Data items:
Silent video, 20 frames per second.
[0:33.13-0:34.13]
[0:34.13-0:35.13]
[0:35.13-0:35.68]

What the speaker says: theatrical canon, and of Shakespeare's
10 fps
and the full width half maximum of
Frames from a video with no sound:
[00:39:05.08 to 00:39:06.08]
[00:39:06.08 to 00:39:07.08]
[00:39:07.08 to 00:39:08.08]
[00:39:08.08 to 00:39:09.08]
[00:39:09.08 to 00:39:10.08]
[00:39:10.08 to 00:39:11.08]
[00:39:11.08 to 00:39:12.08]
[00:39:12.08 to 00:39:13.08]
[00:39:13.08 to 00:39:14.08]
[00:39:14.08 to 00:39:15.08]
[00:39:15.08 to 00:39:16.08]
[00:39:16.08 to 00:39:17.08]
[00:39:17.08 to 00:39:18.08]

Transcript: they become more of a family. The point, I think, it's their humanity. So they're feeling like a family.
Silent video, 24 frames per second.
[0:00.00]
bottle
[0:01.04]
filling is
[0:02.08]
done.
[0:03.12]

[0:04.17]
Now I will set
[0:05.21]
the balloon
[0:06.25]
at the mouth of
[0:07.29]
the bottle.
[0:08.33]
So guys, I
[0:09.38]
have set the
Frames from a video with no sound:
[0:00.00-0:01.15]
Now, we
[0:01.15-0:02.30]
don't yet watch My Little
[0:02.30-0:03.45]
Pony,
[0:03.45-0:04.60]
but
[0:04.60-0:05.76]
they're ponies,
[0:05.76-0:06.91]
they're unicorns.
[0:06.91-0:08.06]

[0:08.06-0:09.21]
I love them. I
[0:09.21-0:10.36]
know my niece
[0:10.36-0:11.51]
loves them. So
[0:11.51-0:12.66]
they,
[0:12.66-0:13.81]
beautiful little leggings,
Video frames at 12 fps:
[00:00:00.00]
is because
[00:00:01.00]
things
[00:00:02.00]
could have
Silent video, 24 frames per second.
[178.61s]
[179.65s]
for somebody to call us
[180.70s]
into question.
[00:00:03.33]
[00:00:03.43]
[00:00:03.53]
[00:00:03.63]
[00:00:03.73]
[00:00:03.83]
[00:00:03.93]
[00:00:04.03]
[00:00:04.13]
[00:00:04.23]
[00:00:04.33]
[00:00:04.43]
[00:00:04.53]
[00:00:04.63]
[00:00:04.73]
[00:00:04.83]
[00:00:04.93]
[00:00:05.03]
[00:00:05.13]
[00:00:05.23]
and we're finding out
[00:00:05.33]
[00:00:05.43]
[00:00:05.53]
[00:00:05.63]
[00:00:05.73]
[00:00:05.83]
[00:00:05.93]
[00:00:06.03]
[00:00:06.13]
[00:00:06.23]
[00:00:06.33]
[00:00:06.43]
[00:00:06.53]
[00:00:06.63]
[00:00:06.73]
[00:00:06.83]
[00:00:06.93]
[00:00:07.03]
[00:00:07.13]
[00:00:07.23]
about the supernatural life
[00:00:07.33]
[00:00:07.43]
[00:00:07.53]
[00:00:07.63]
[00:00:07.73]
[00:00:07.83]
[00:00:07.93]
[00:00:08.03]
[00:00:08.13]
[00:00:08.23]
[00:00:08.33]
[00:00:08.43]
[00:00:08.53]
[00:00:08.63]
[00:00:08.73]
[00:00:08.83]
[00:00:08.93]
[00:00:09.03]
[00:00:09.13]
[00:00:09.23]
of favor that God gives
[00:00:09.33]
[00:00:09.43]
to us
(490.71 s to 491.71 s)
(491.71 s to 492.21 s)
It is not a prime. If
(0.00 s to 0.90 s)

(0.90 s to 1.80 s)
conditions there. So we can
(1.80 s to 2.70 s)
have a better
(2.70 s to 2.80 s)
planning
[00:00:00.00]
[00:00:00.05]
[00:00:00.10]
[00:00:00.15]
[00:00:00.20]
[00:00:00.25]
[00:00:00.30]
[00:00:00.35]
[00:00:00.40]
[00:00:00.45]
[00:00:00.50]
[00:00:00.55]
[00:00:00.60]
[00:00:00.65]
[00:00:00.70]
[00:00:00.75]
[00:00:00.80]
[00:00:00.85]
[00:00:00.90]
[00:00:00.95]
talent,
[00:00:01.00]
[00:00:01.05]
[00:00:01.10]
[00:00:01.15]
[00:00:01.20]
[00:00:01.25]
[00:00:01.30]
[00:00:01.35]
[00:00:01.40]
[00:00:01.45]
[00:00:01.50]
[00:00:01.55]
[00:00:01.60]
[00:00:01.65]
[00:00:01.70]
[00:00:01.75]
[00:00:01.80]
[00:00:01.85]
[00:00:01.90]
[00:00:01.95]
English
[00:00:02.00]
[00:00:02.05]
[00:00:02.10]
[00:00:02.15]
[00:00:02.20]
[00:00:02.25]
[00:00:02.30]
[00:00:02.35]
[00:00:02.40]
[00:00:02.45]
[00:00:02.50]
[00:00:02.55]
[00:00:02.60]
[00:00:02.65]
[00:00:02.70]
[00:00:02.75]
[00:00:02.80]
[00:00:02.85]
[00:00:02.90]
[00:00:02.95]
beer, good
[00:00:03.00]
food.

=== Your objective ===
All lines above between those holding "[00:00:09.13]" and "[00:00:02.70]", inclusive, must be set down unchanged, and no other line may be included.

=== Result ===
[00:00:09.13]
[00:00:09.23]
of favor that God gives
[00:00:09.33]
[00:00:09.43]
to us
(490.71 s to 491.71 s)
(491.71 s to 492.21 s)
It is not a prime. If
(0.00 s to 0.90 s)

(0.90 s to 1.80 s)
conditions there. So we can
(1.80 s to 2.70 s)
have a better
(2.70 s to 2.80 s)
planning
[00:00:00.00]
[00:00:00.05]
[00:00:00.10]
[00:00:00.15]
[00:00:00.20]
[00:00:00.25]
[00:00:00.30]
[00:00:00.35]
[00:00:00.40]
[00:00:00.45]
[00:00:00.50]
[00:00:00.55]
[00:00:00.60]
[00:00:00.65]
[00:00:00.70]
[00:00:00.75]
[00:00:00.80]
[00:00:00.85]
[00:00:00.90]
[00:00:00.95]
talent,
[00:00:01.00]
[00:00:01.05]
[00:00:01.10]
[00:00:01.15]
[00:00:01.20]
[00:00:01.25]
[00:00:01.30]
[00:00:01.35]
[00:00:01.40]
[00:00:01.45]
[00:00:01.50]
[00:00:01.55]
[00:00:01.60]
[00:00:01.65]
[00:00:01.70]
[00:00:01.75]
[00:00:01.80]
[00:00:01.85]
[00:00:01.90]
[00:00:01.95]
English
[00:00:02.00]
[00:00:02.05]
[00:00:02.10]
[00:00:02.15]
[00:00:02.20]
[00:00:02.25]
[00:00:02.30]
[00:00:02.35]
[00:00:02.40]
[00:00:02.45]
[00:00:02.50]
[00:00:02.55]
[00:00:02.60]
[00:00:02.65]
[00:00:02.70]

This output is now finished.